#### What needs to be done
Return only the number of lines in the data below where the word "video" appears.

#### Dataset entries
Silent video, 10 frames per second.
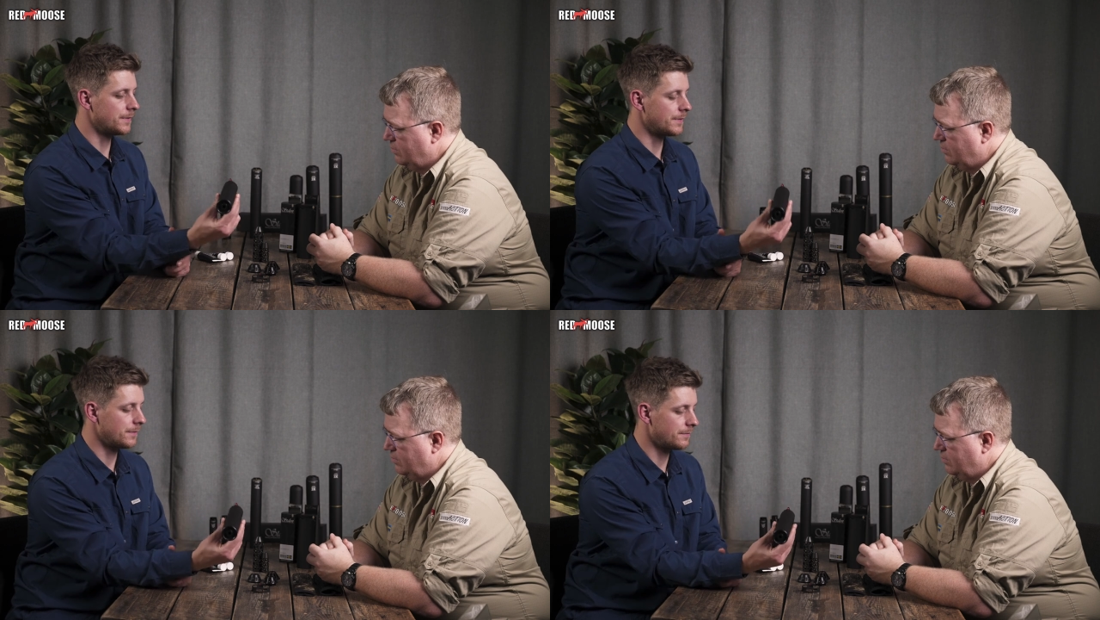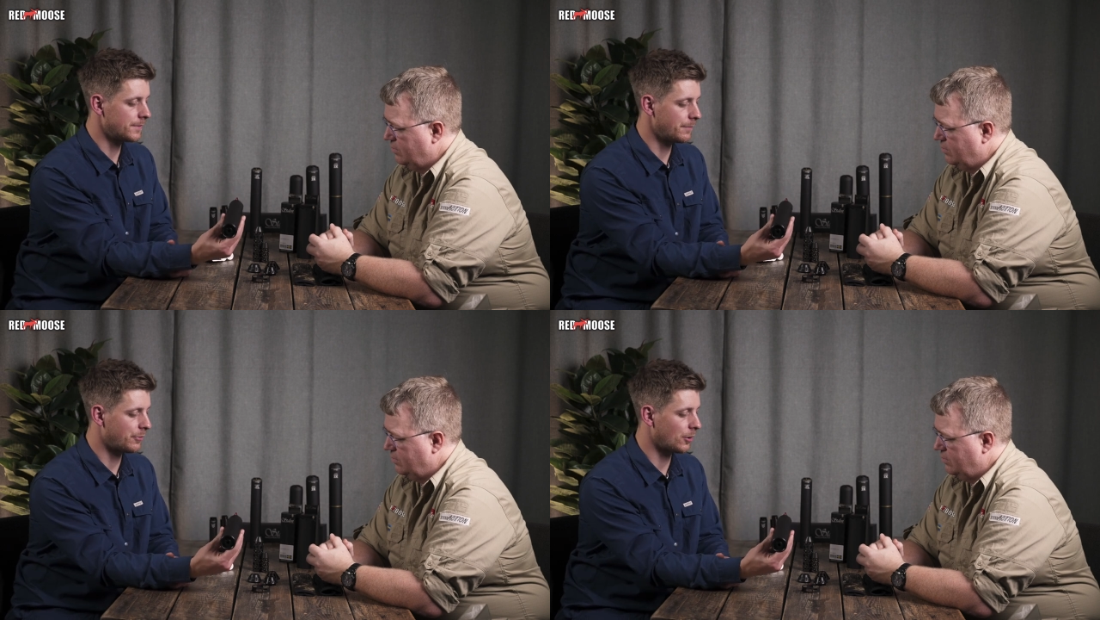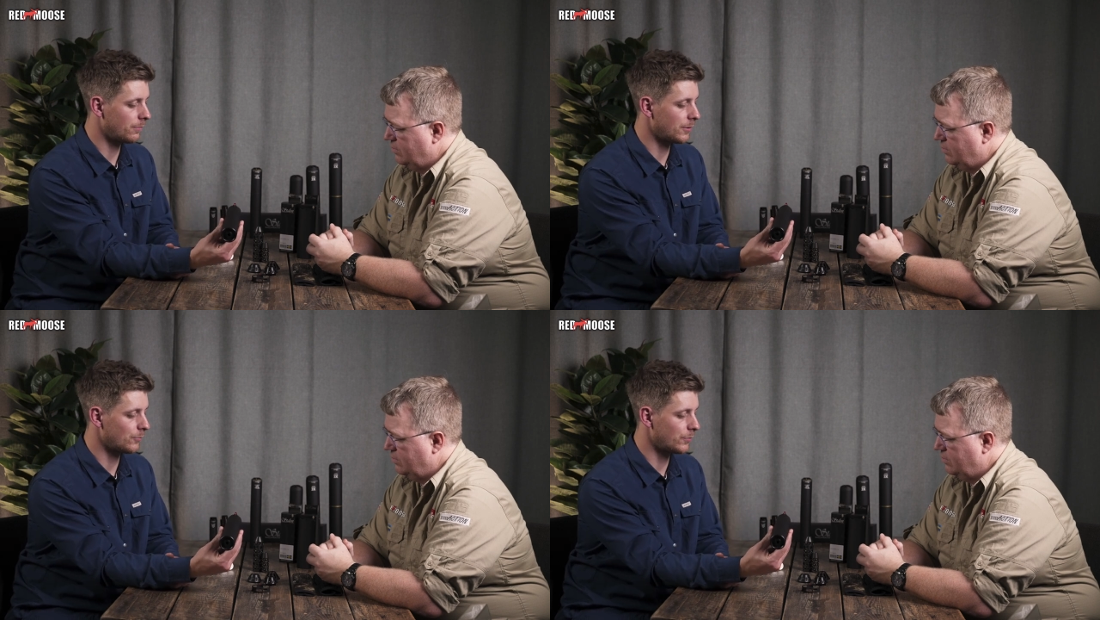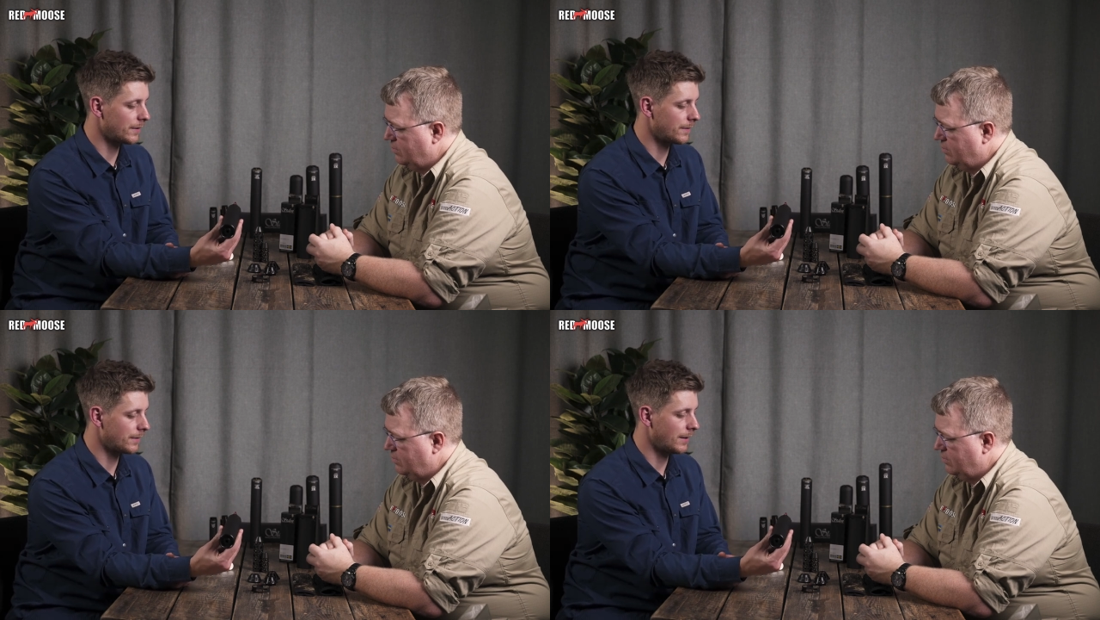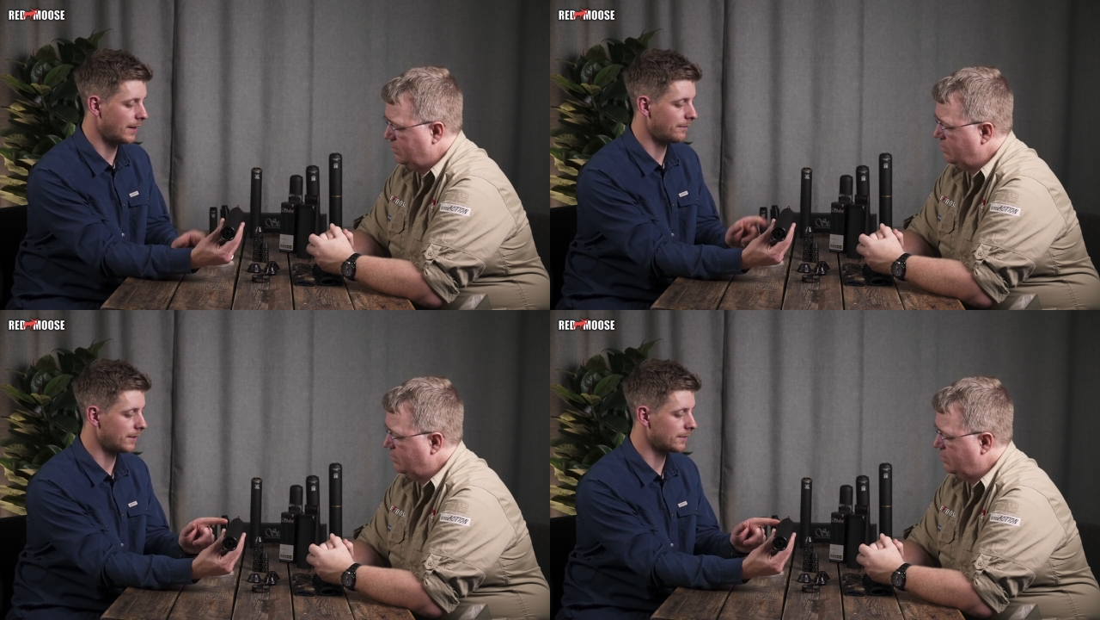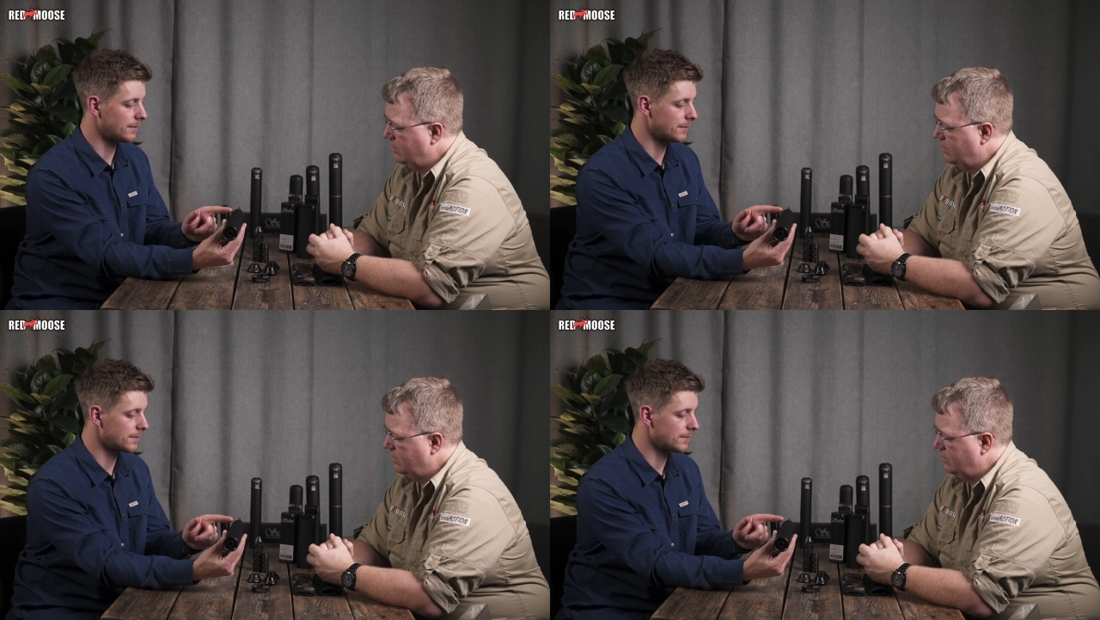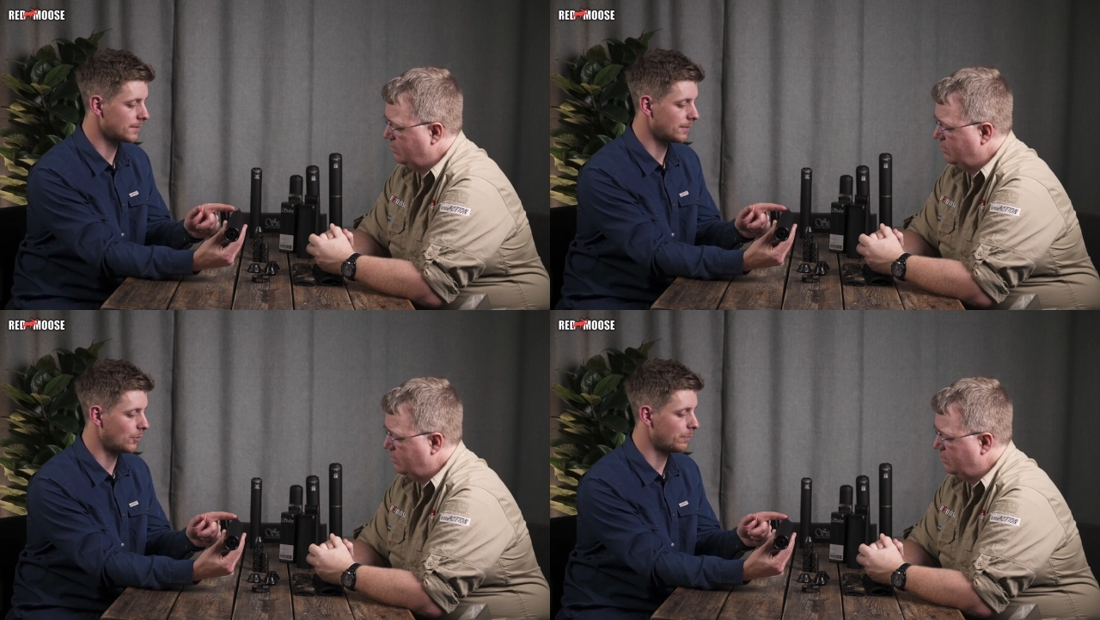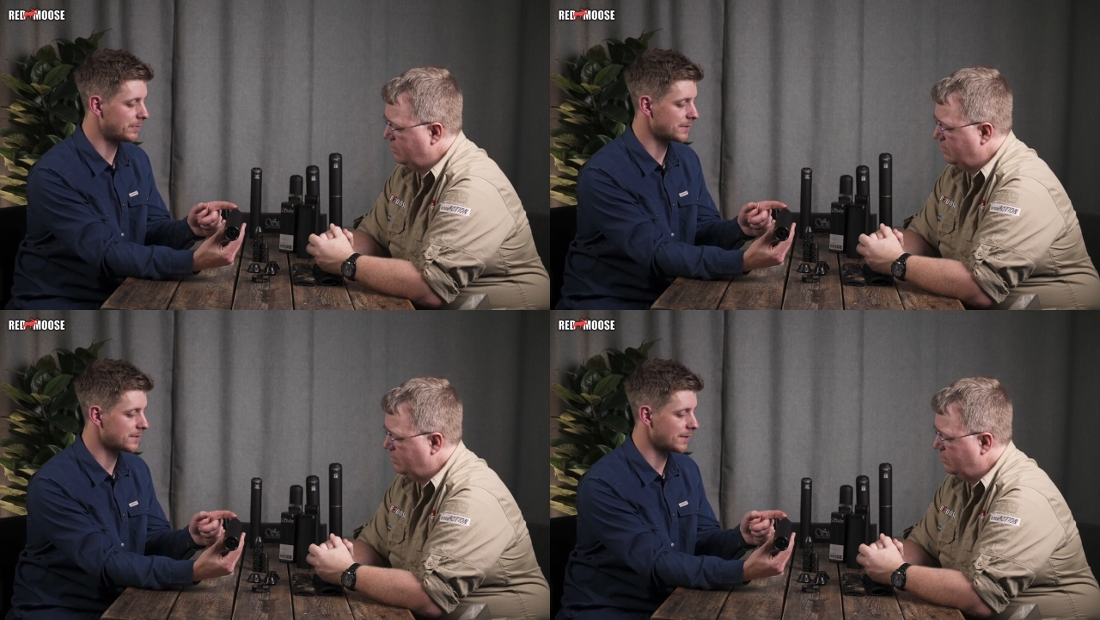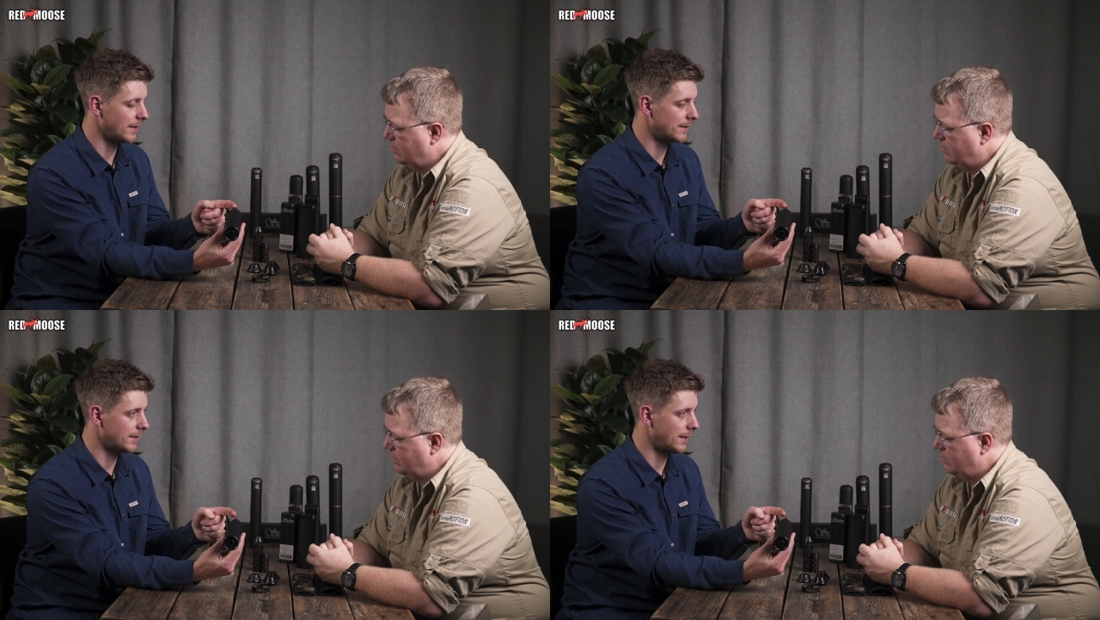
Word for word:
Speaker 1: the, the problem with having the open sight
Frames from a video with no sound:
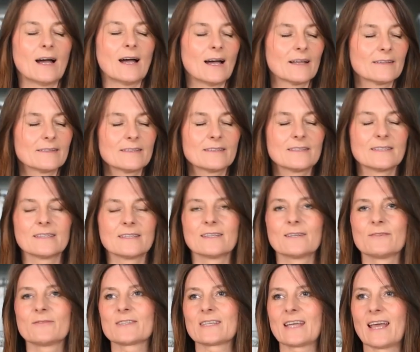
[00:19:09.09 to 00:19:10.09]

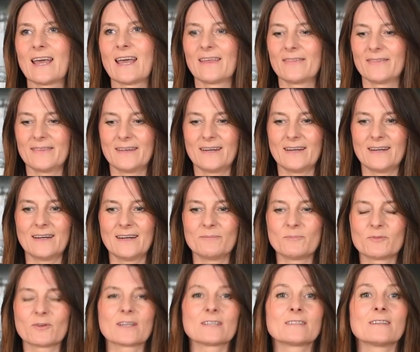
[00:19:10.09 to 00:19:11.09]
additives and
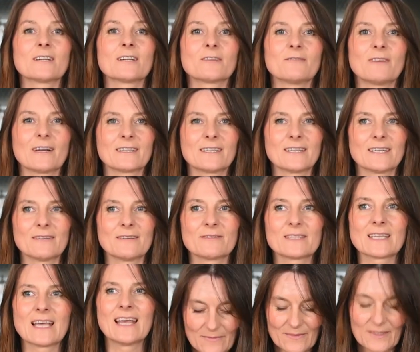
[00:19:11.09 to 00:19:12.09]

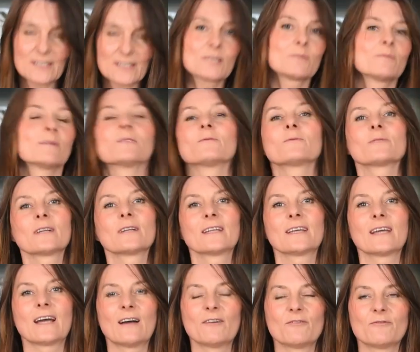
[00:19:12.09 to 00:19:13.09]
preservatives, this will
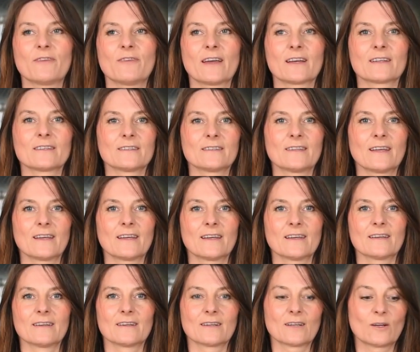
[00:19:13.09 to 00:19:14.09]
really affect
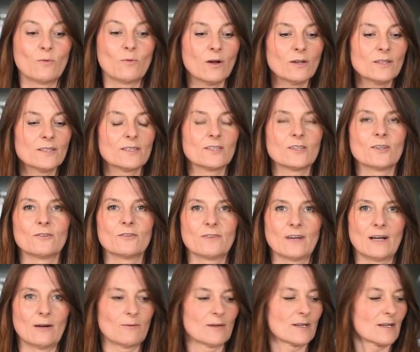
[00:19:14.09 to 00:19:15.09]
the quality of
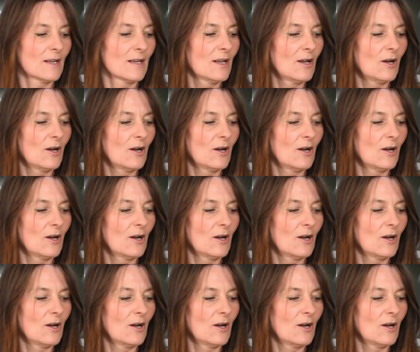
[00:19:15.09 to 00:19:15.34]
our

#### Task result
2